Agenda packets for the Customer Service, Operations and Safety Committee (CSOS) and the Finance Administration and Oversight Committees (FAO) for Metro are out, one of my favorite days of the month. Yes, I am a transit nerd. I’ll be posting some articles during the next couple days on interesting items. I read the reports so you don’t have to.
From the CSOS Committee report (PDF):
In addition to English, Metro has police officers that speak Arabic (3), Chinese (2), French (4), German (3), ASL (3), Italian (1), Korean (1), Spanish (18), and Vietnamese (1). Three out of 16 recent recruits speak Spanish. This is out of a Metro Transit Police department population of 578, which includes 465 members of the two police force unions, according to the FY 2009 Approved Budget (huge PDF). I’m going to go out on a limb here and say that we probably don’t have many French, German, or Italian-only speaking Metro customers, so we’re talking about 28 officers out of 465 that serve customers with a potential language barrier. That’s about 6% of the force. Is that high enough?

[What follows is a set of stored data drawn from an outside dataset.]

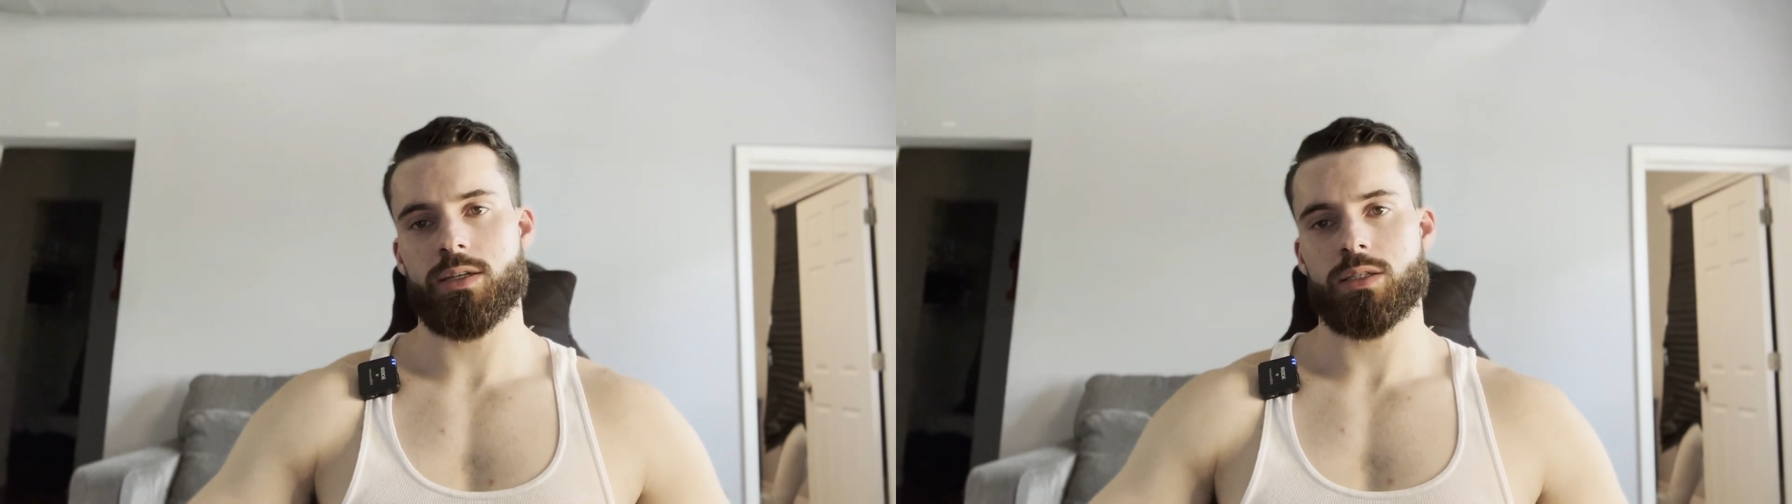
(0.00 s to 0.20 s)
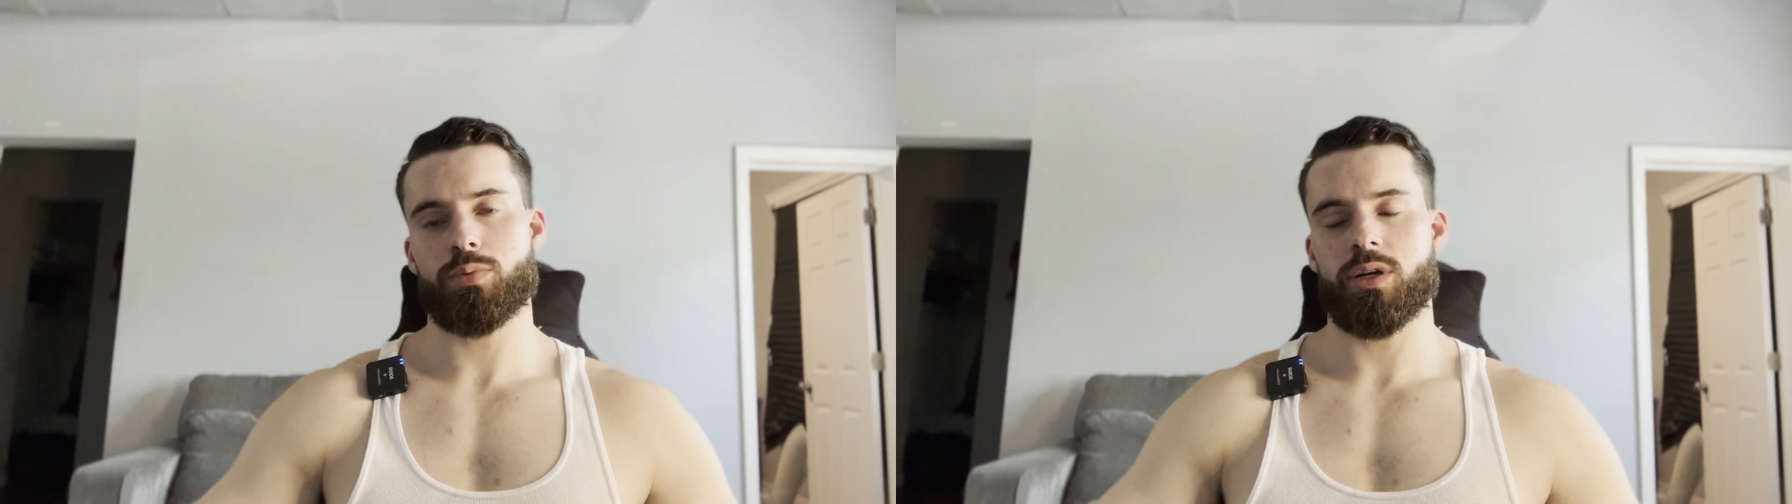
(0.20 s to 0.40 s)

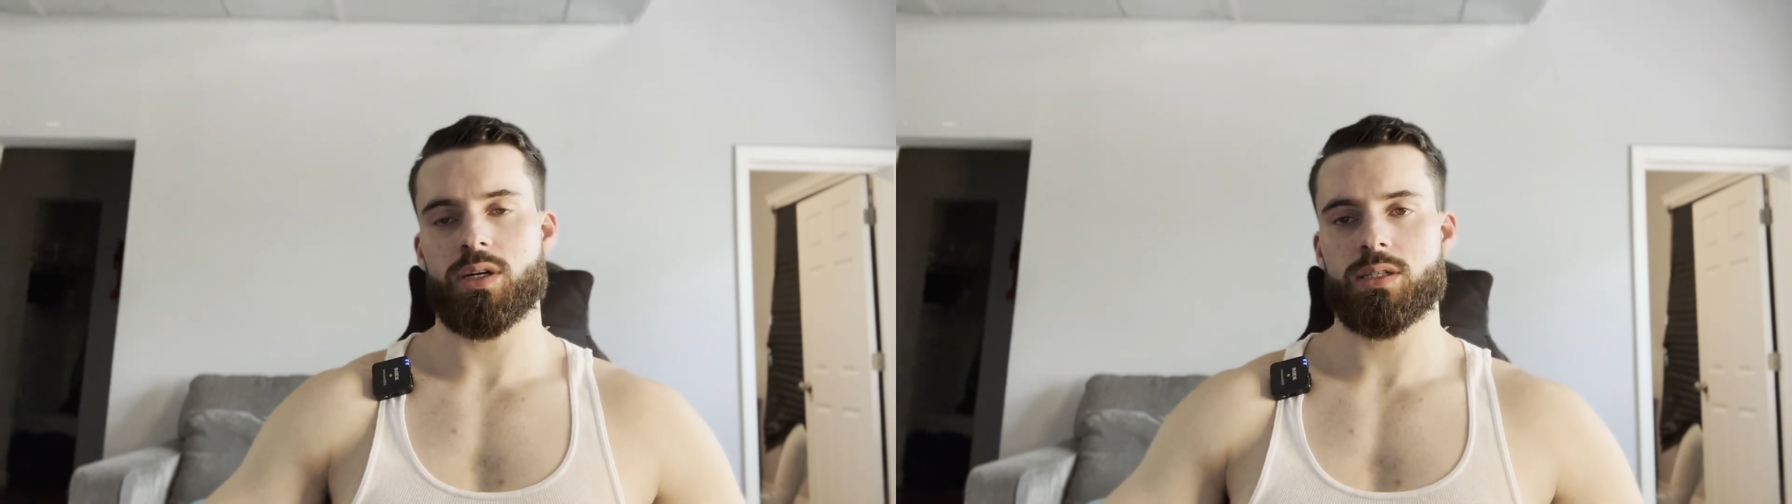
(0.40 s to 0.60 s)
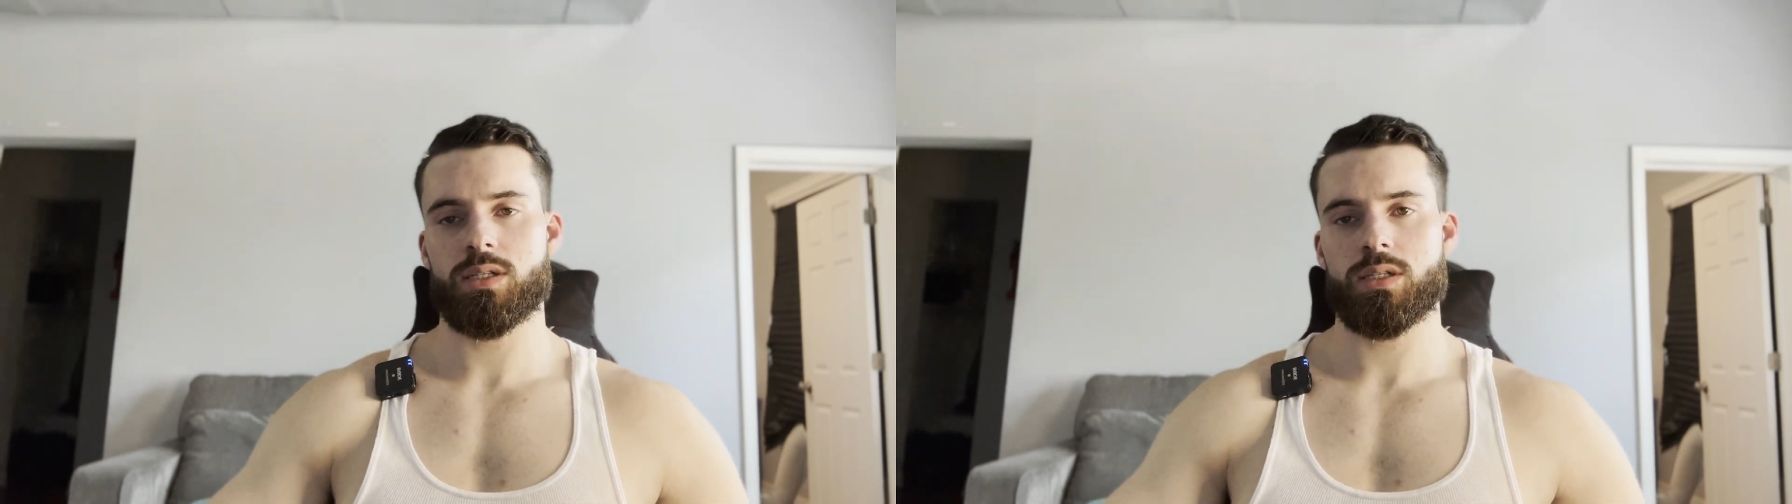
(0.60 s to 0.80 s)

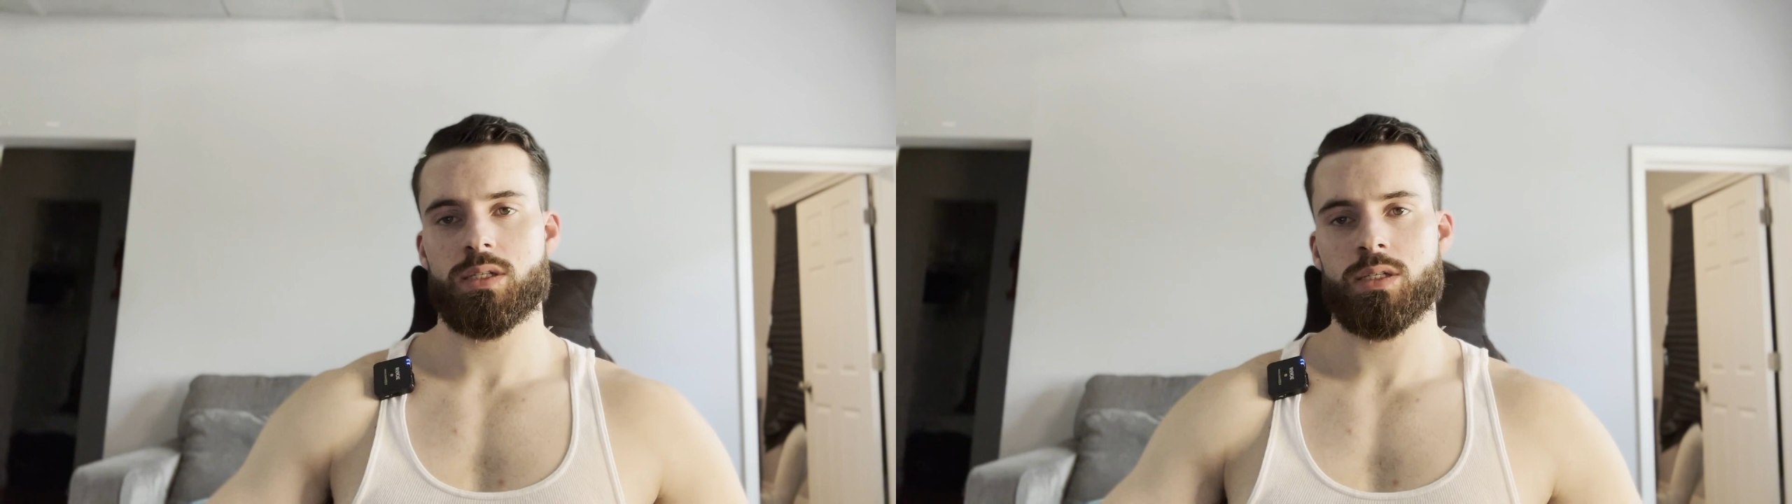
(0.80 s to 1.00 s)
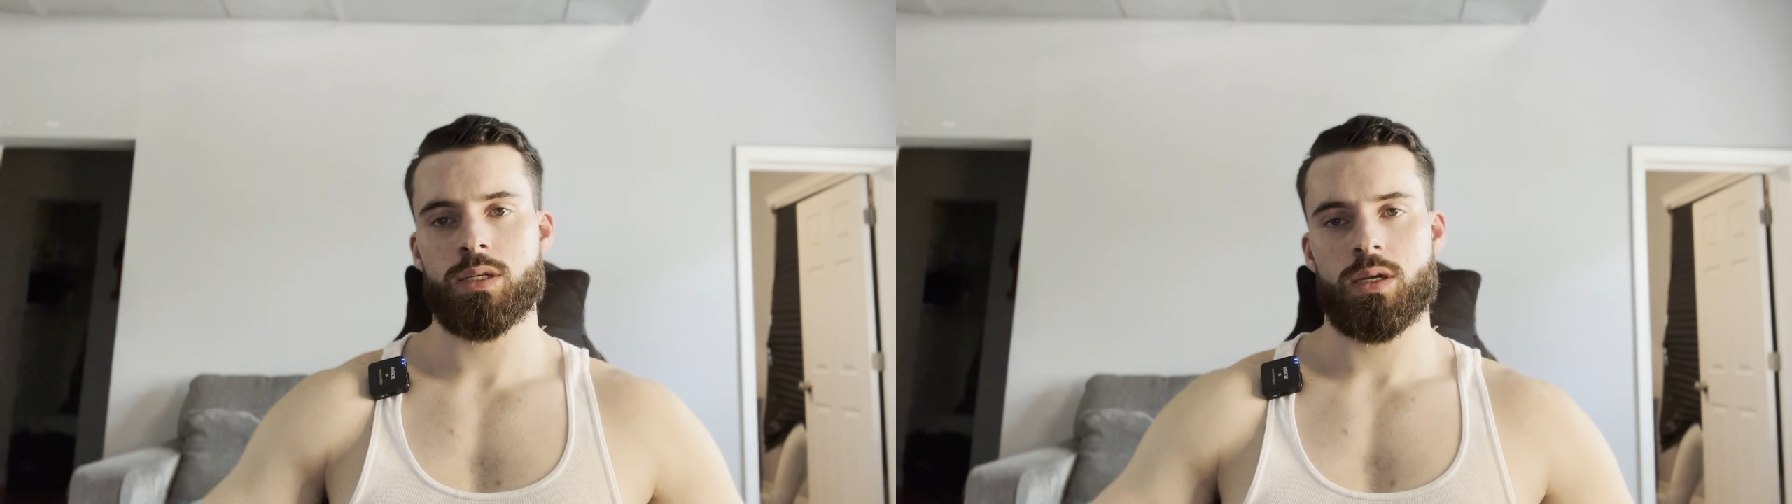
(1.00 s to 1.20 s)
experiences,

Metro also didn’t report what the standard for “speaking” a foreign language would be, is it native fluency, competency, familiarity? Being able to speak, listen, read, write? I took four years of Spanish but can only handle basics at this point and read documents only if I have a lot of context. I took one year of Russian and can now only say some basic phrases, recognize some words and sound out the Cyrillic alphabet. My wife lived in Spain for a year and a half and was considered fluent, but is probably a little rusty. What level of competency do these 36 language competent officers have?
I wonder if this population of language speakers happened by design or by chance. Since Metro serves populations where many members speak another language primarily (like Spanish or Korean), then some funded efforts to get more foreign language competency may be justified. Some of these efforts might be recruitment bonuses for foreign language speakers, community recruitment outreach, language classes or the use of language training materials.
The Board or its committee should be asking these questions of the Metro Police Chief, Michael Taborn.